Di tengah situasi yang memanas, Kepala BPN Kota Kendari, Fajar, mengeluarkan bantahan mengejutkan. Ia menegaskan tidak terlibat dalam surat yang menjadi pemicu kekacauan tersebut.
”Saya tegaskan, saya tidak pernah menandatangani terkait berita acara atau surat tentang hasil dari konstatering tersebut,” kata Fajar dalam keterangannya.
Fajar justru menyatakan kesiapannya untuk membongkar duduk persoalan ini dihadapan pengadilan dan pihak KOPPERSON.
”Saya bersedia dipanggil dari pihak Pengadilan Kendari dan pihak KOPPERSON untuk menjelaskan duduk persoalan tersebut. Mohon dijadwalkan ulang, saya siap hadiri,” tegasnya.

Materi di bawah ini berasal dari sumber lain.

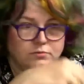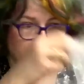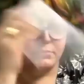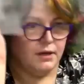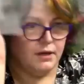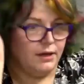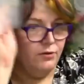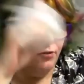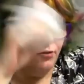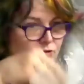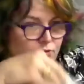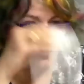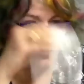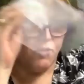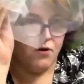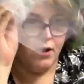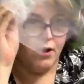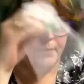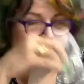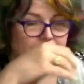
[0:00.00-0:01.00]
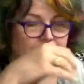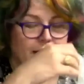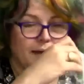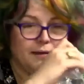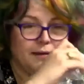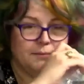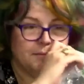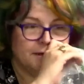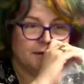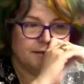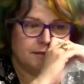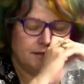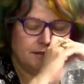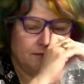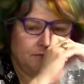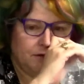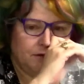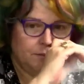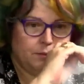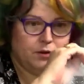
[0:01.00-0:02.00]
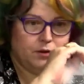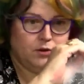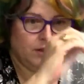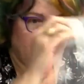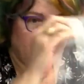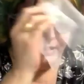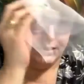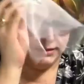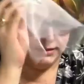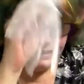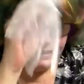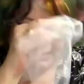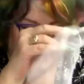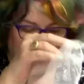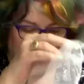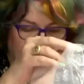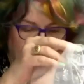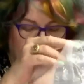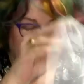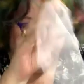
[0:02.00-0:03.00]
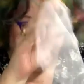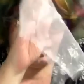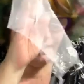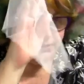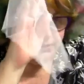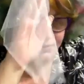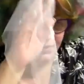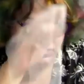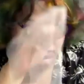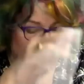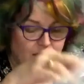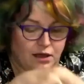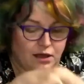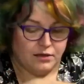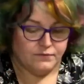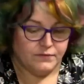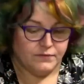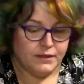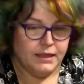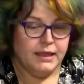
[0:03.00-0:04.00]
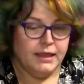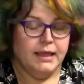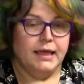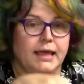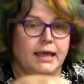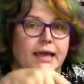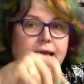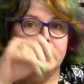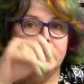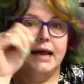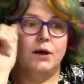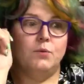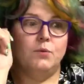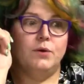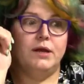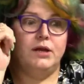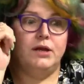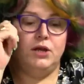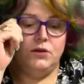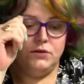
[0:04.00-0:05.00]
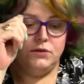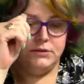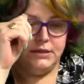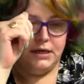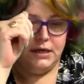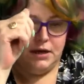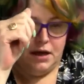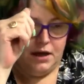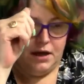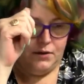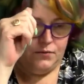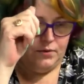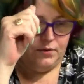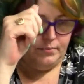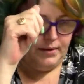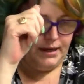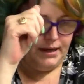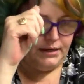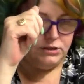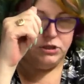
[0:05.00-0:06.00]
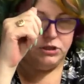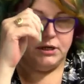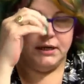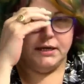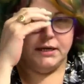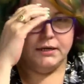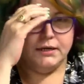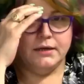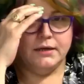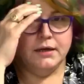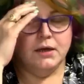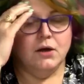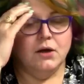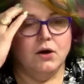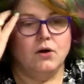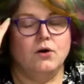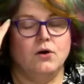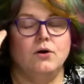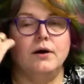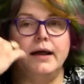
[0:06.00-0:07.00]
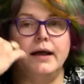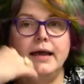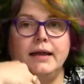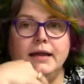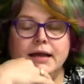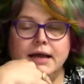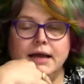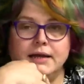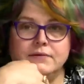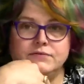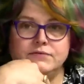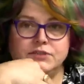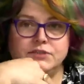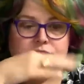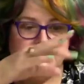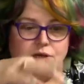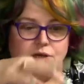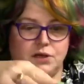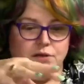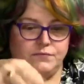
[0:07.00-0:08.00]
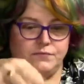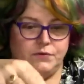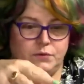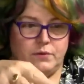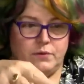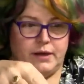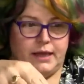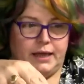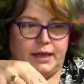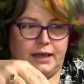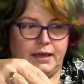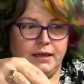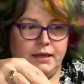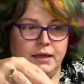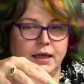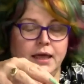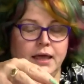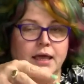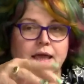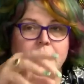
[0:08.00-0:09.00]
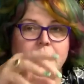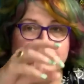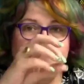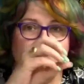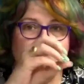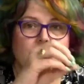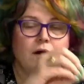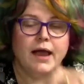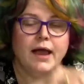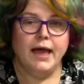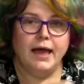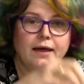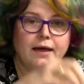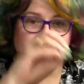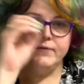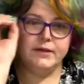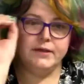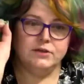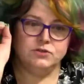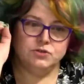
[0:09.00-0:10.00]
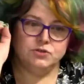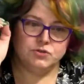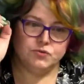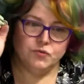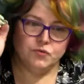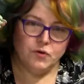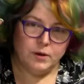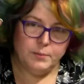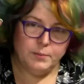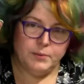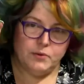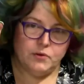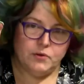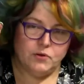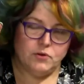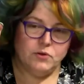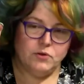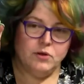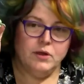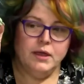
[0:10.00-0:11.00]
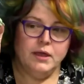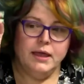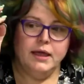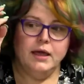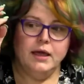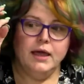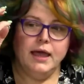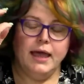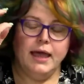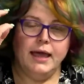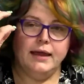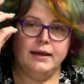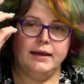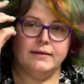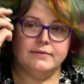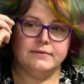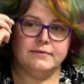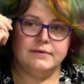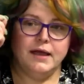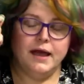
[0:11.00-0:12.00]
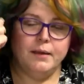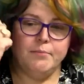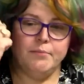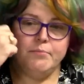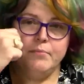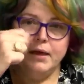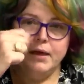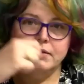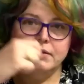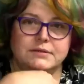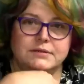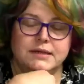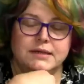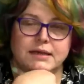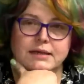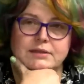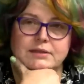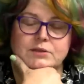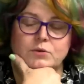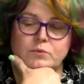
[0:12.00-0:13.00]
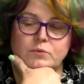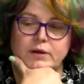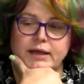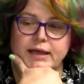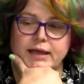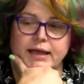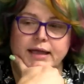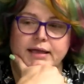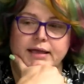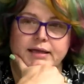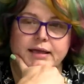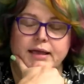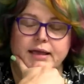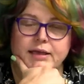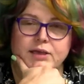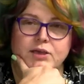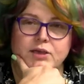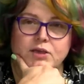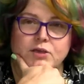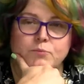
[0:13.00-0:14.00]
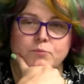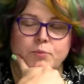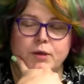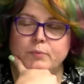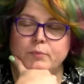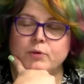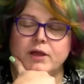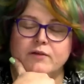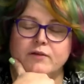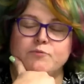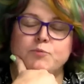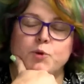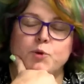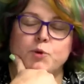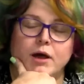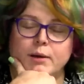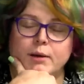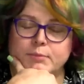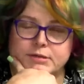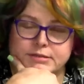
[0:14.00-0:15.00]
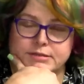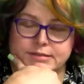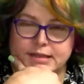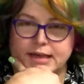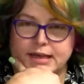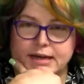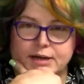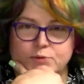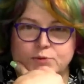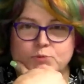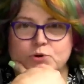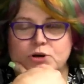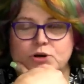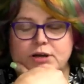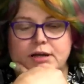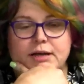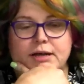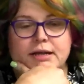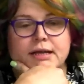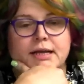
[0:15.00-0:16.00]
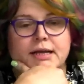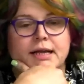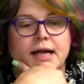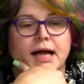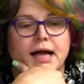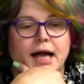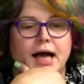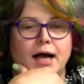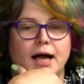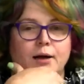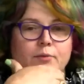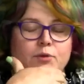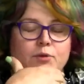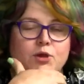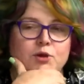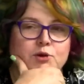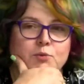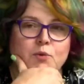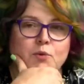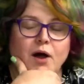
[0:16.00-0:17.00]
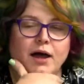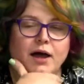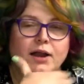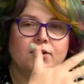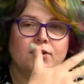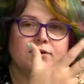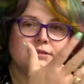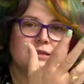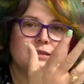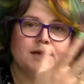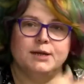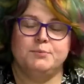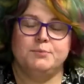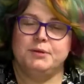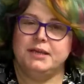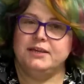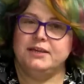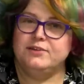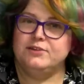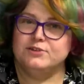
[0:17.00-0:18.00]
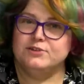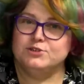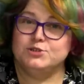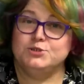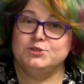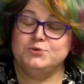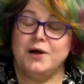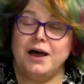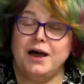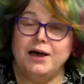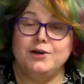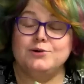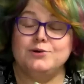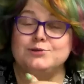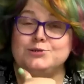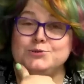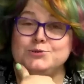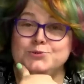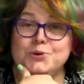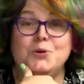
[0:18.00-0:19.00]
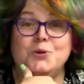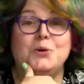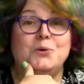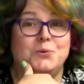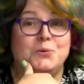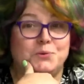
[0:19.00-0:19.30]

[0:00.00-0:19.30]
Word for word: I just throw all my, my stuff in a bowl and just let it uh, dissolve. Now, when using Aqua Magic or any kind of dissolve away, if you're having trouble and it's not melting the way people have promised that it would, um, your water is going to be either too hot or too cold.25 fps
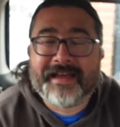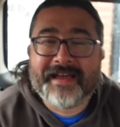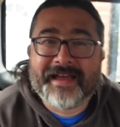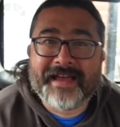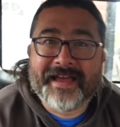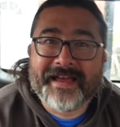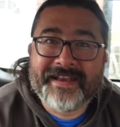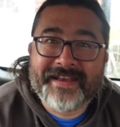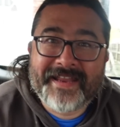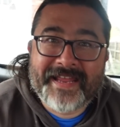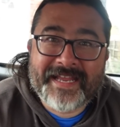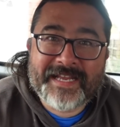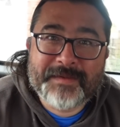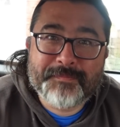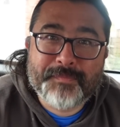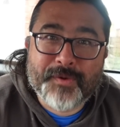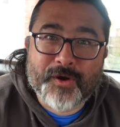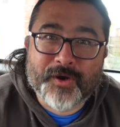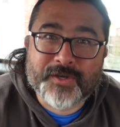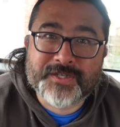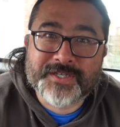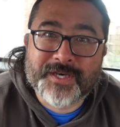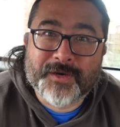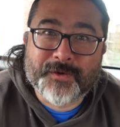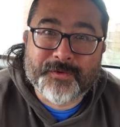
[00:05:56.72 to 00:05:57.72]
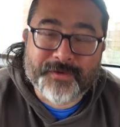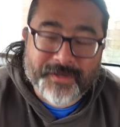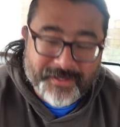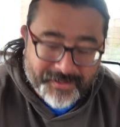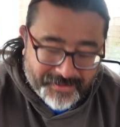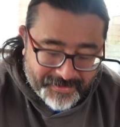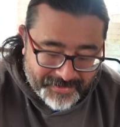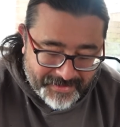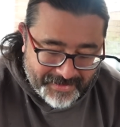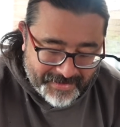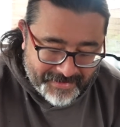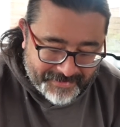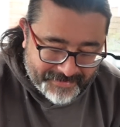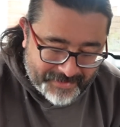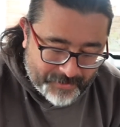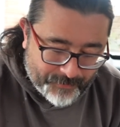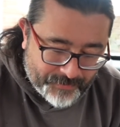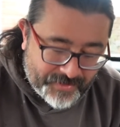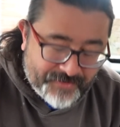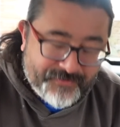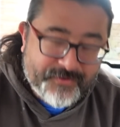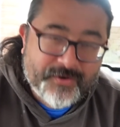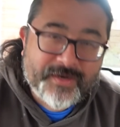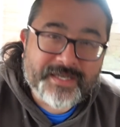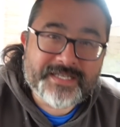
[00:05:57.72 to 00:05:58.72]
An egg box holder. Now,
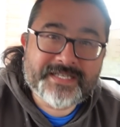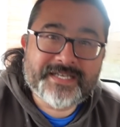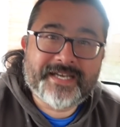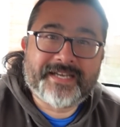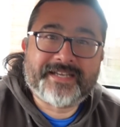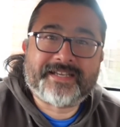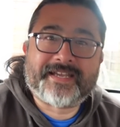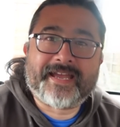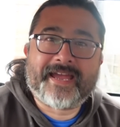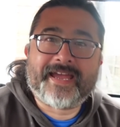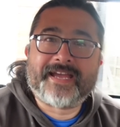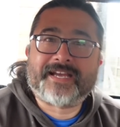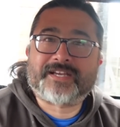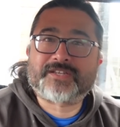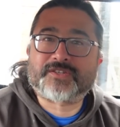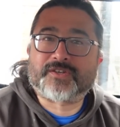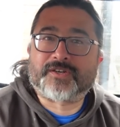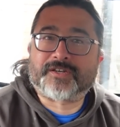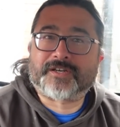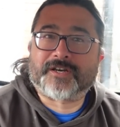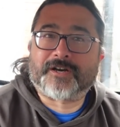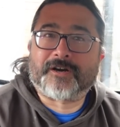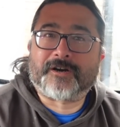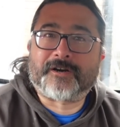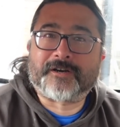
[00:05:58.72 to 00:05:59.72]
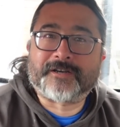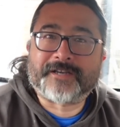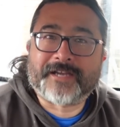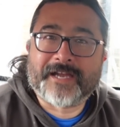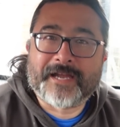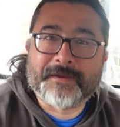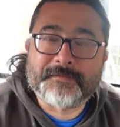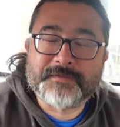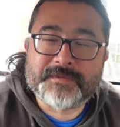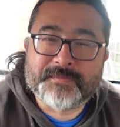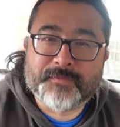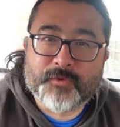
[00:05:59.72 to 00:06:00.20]
whenever I take eggs on car camps,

Bantahan Fajar ini justru menambah pelik misteri di balik sengketa Tapak Kuda: Jika Kepala BPN tidak menandatangani, lalu siapa yang “bermain” di internal BPN dan PN Kendari?
Publik dan KOPPERSON kini menagih janji negara untuk menegakkan marwah hukum. Mereka menunggu langkah tegas Kementerian ATR/BPN untuk “menertibkan” kembali institusinya, agar hukum tak lagi dipermainkan oleh tanda tangan yang bertolak belakang.